In the latest episode of TrueML Talks, Nikunj, co-founder at True Foundry, delves into an enlightening conversation with Vincent, a foundational figure at Snorkel AI. As a company that finds itself at the heart of AI's evolving landscape, Snorkel AI's journey from academia to leading the charge in data-centric AI development offers profound insights. Vincent shares his experiences from the early days at Stanford AI Lab to steering product and design at Snorkel AI, shedding light on the intricacies of machine learning (ML), Large Language Models (LLMs), and the impact of generative AI on the industry. We touched upon the following topics:
- The Evolution of Snorkel AI- Data-Centric AI Development- Transition to Product Leadership- Generative AI and Open Models- Career Advice for AI Enthusiasts
Vincent tells about Snorkel AI's roots as an academic project focused on weak supervision and programmatic labeling. This approach laid the groundwork for what Snorkel AI has become today navigating AI application development enterprises. Vincent's journey from a graduate student to a leader at Snorkel AI shows us how strong academic research converts into a startup and what snorkel is today.

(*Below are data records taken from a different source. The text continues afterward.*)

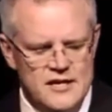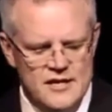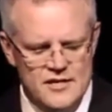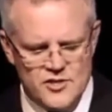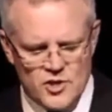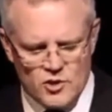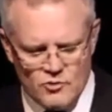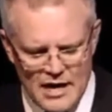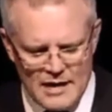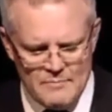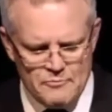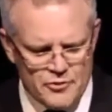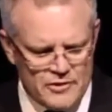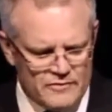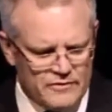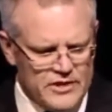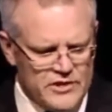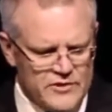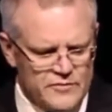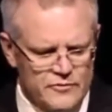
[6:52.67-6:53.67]
It's a great
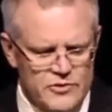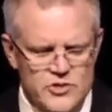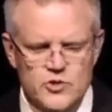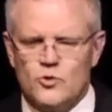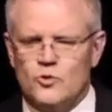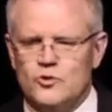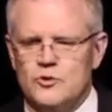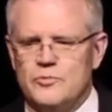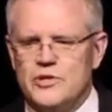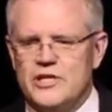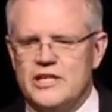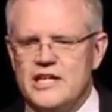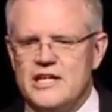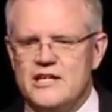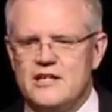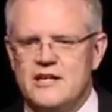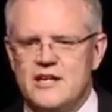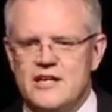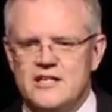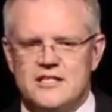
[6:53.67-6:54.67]
privilege for us all to be
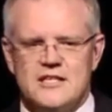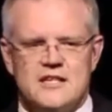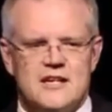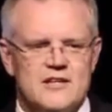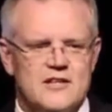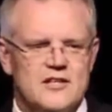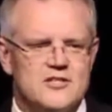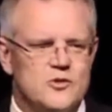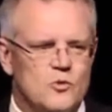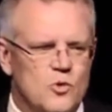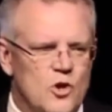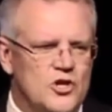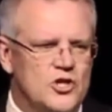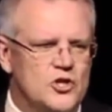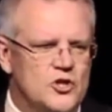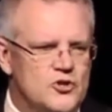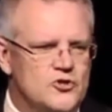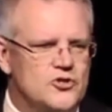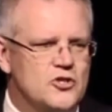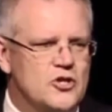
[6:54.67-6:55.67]
here together to honour
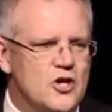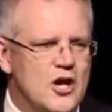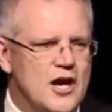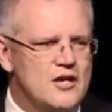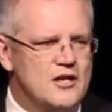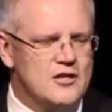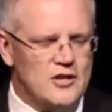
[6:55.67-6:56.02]
you tonight,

At Stanford, they collaborated with doctors and created tailored datasets for them which helped them get a real-life use-case for their research.He also covers his days at Y-Combinator, sharing his early days and his hunger for growth and learning in tech.
Vincent shares how at the beginning creating databases was just sharing large data sheets between teams and an unorganised task this has been changed. Vincent elaborates on the company's focus on facilitating enterprise teams to manage, curate, and label data at scale—turning, the janitorial tasks of AI development. This data-centric approach enables companies to align AI closely with their unique objectives and datasets, emphasizing the critical role of data in programming AI systems he also mentions that for industries like banking and healthcare, there can't be a probability of data accuracy as one mistake on LLMs part can be fatal for operations.

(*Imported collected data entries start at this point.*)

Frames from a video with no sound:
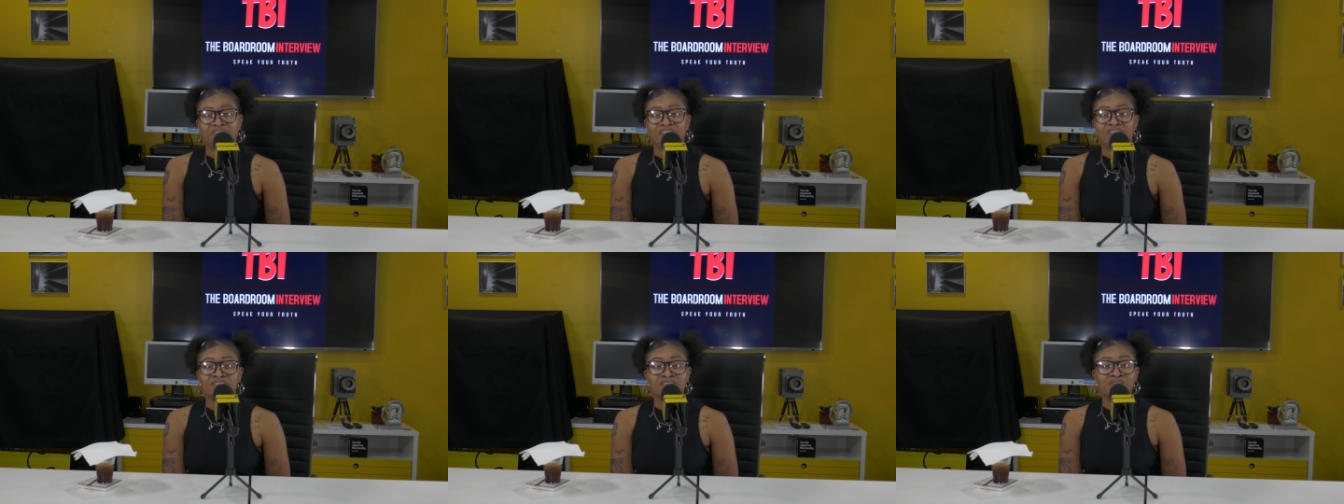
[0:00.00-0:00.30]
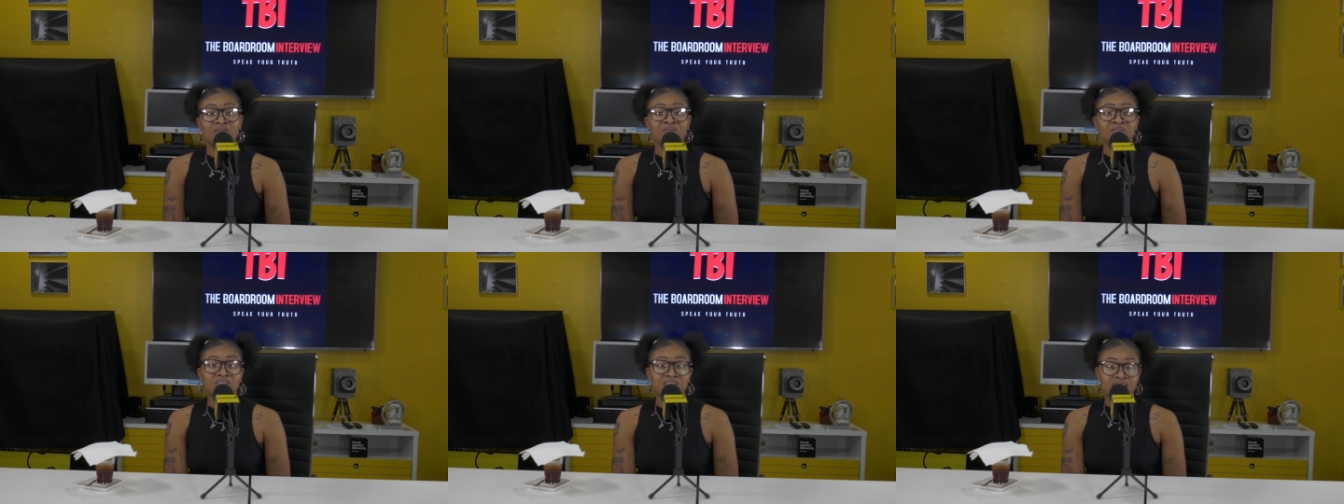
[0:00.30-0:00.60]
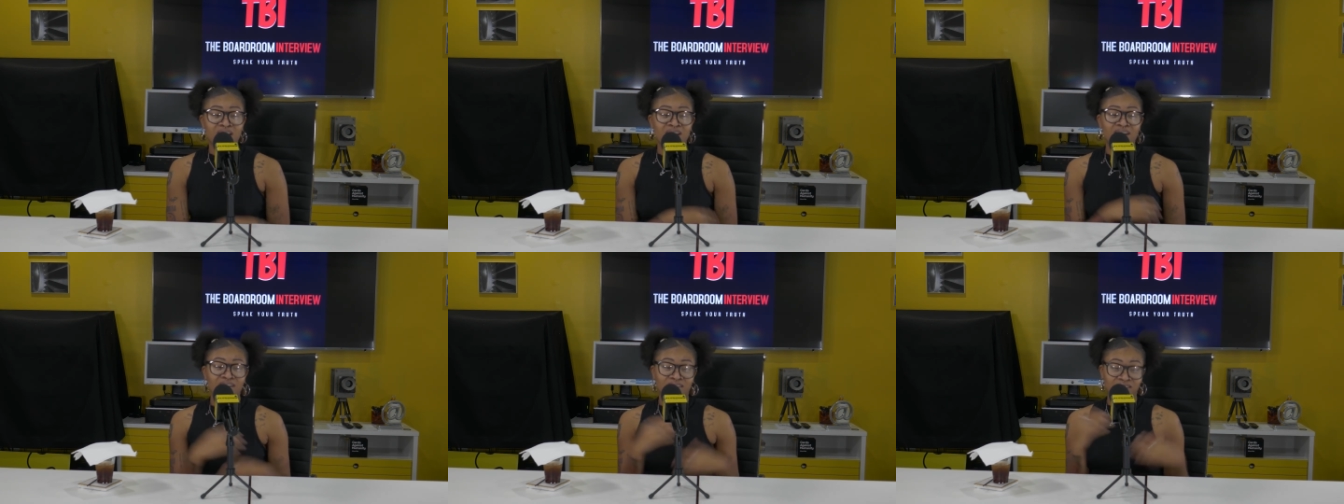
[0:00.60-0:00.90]

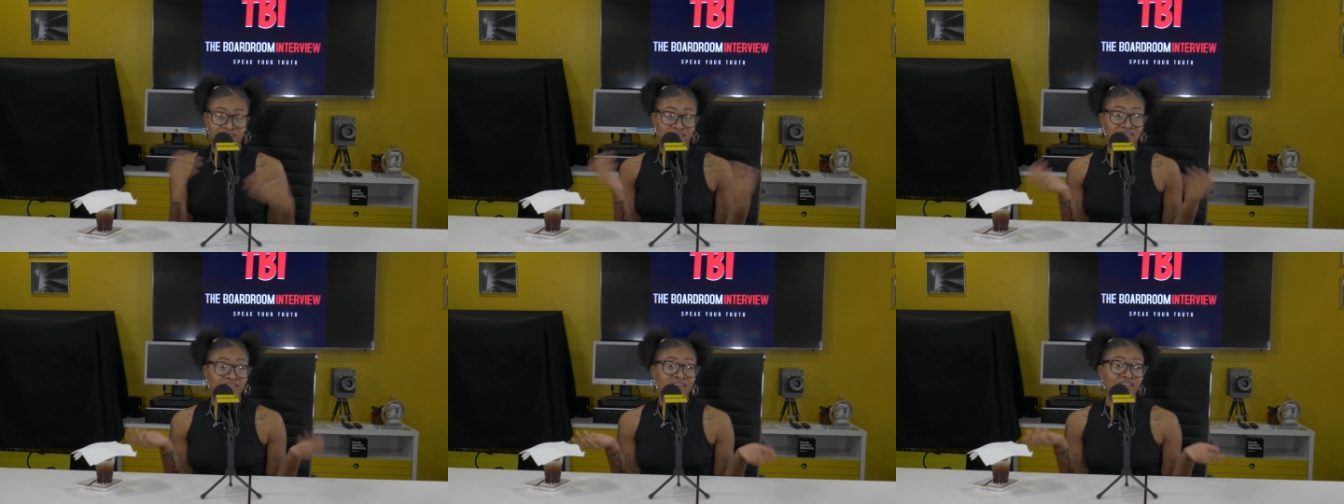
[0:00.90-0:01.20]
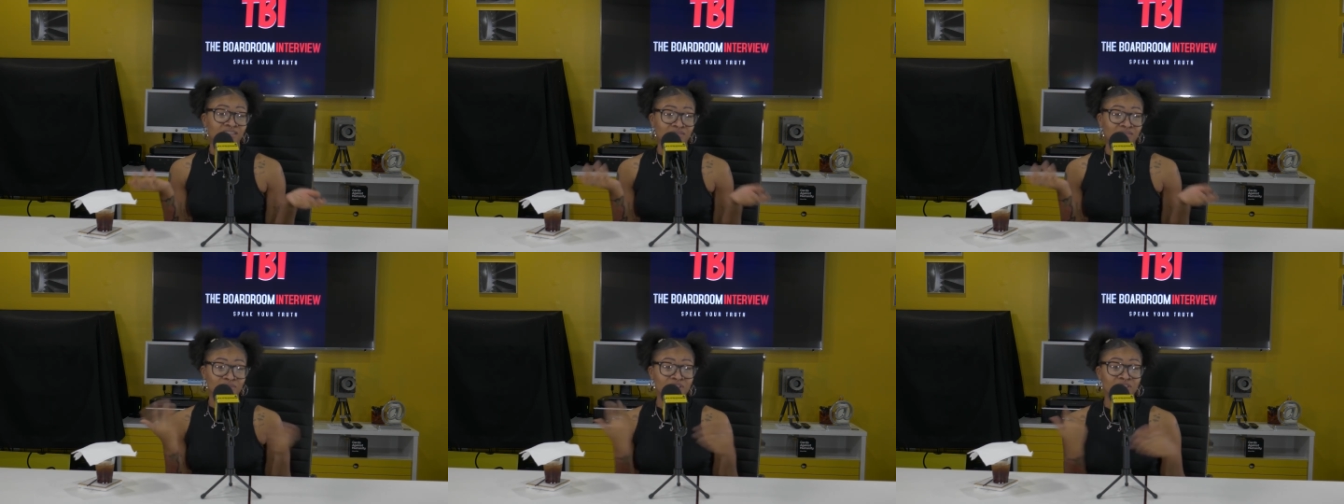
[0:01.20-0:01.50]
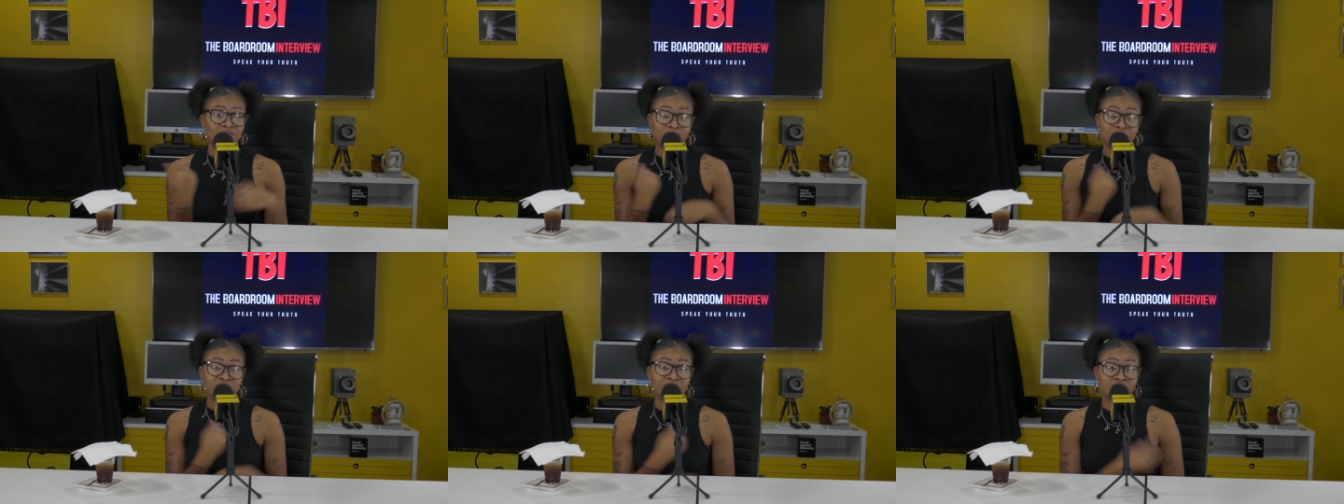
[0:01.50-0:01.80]
associating success
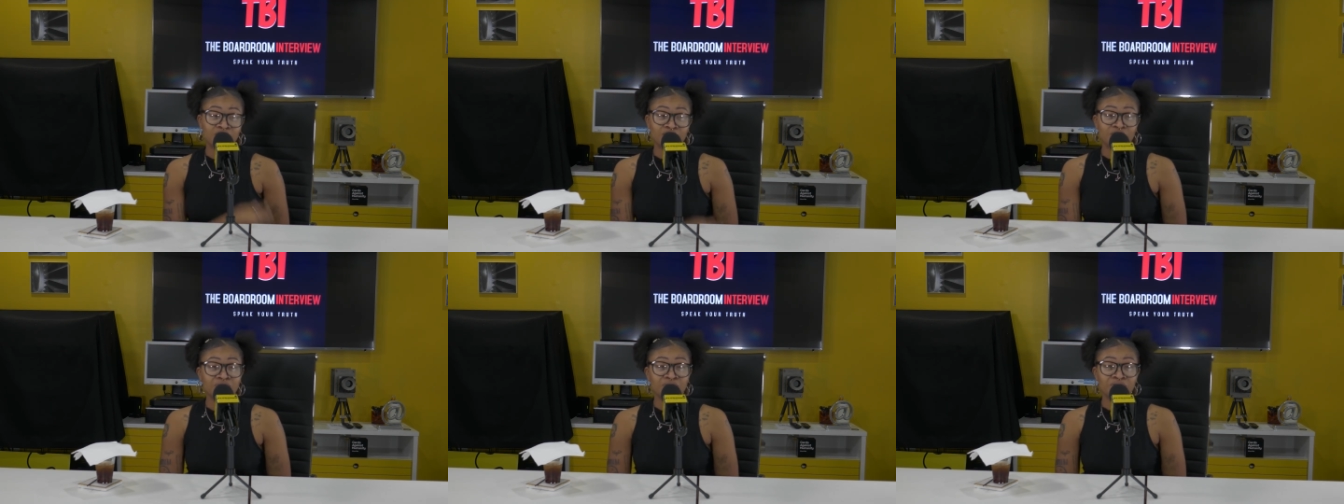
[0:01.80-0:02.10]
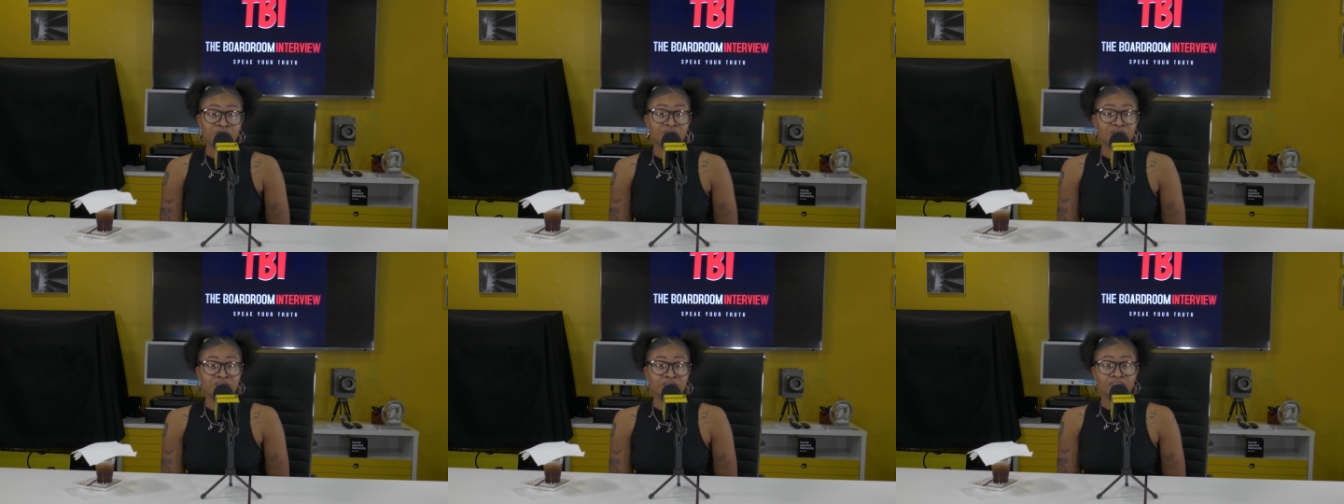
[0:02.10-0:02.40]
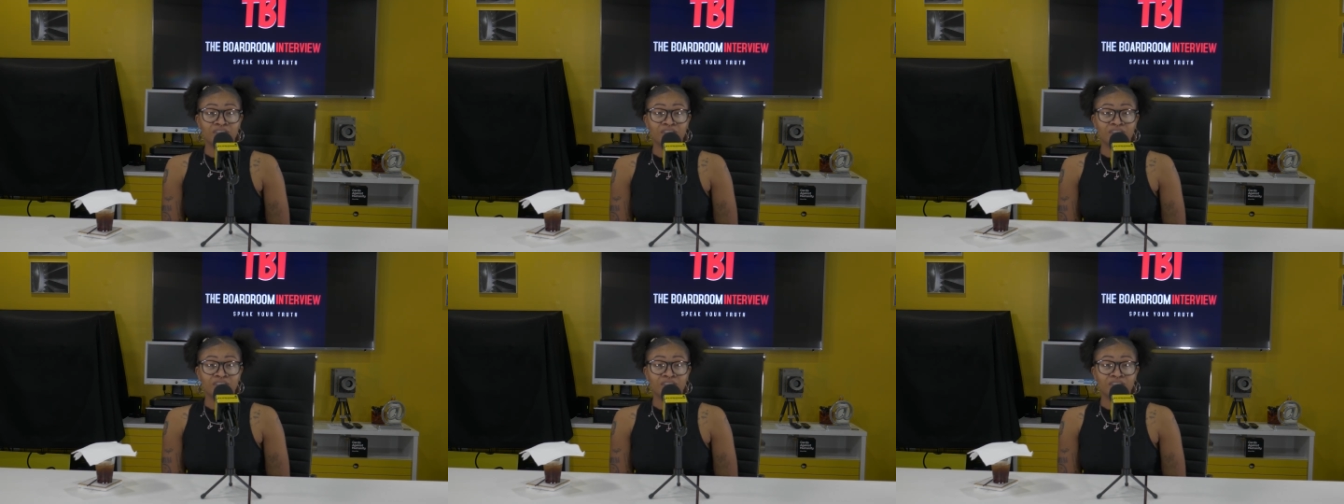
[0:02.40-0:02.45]
with material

Coming from an ML background Vincent shares how the role of Head of Product(AI/ML) and design helps him talk directly to data scientists, and ML engineers. This helps him understand their use-cases and pain points which he can incorporate directly into the product. Due to his multi-dimensional involvement across different domains in Snorkel, he can navigate the product according to the needs of customers.
The generative AI age and the proliferation of open models have significantly influenced the AI landscape. Vincent explains how LLMs are the newest addition in generating datasets for training purposes but on the other hand, they often struggle with the accuracy of produced datasets. As we discussed before, data generated by an LLM can be suited for generalized use cases and demo-level tasks but this does not apply to use cases where accuracy plays an important role in domains like banking, finance, insurance, and healthcare domains.

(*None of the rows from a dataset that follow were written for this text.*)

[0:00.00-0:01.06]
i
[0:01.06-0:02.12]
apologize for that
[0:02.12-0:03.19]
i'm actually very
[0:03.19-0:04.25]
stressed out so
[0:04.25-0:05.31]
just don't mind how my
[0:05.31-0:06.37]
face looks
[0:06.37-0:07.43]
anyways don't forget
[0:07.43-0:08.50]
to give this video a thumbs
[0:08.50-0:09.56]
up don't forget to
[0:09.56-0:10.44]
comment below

Vincent's hot take on the current state of AI development emphasizes the pivotal shift towards open-source models and data, proposing a more holistic approach to sharing AI innovations. He argues that the true essence of open-sourcing in AI should extend beyond merely releasing the model weights; it should include making datasets, development processes, and the rationale behind model training accessible. This approach fosters a collaborative ecosystem that accelerates innovation, ensures reproducibility, and builds safer AI systems. By advocating for the open data movement, Vincent highlights the importance of transparency in AI development, enabling a broader community to contribute to and benefit from the advancements in the field. This perspective not only challenges the conventional practices of AI sharing but also calls for a comprehensive strategy that could democratize AI development, ensuring that the benefits of AI technologies are widely distributed and accessible.
Vincent mentions, that the hackathon level is not enough, you'll have to get your hands dirty and try out something that you use that will help you get results and stand out. Reflecting on his journey, Vincent offers advice to those embarking on their AI careers. He emphasizes the value of hands-on experience, encouraging individuals to build and iterate on AI projects that address real-world challenges. This experiential learning, coupled with collaboration and a passion for exploration, is pivotal in navigating the rapidly evolving AI domain.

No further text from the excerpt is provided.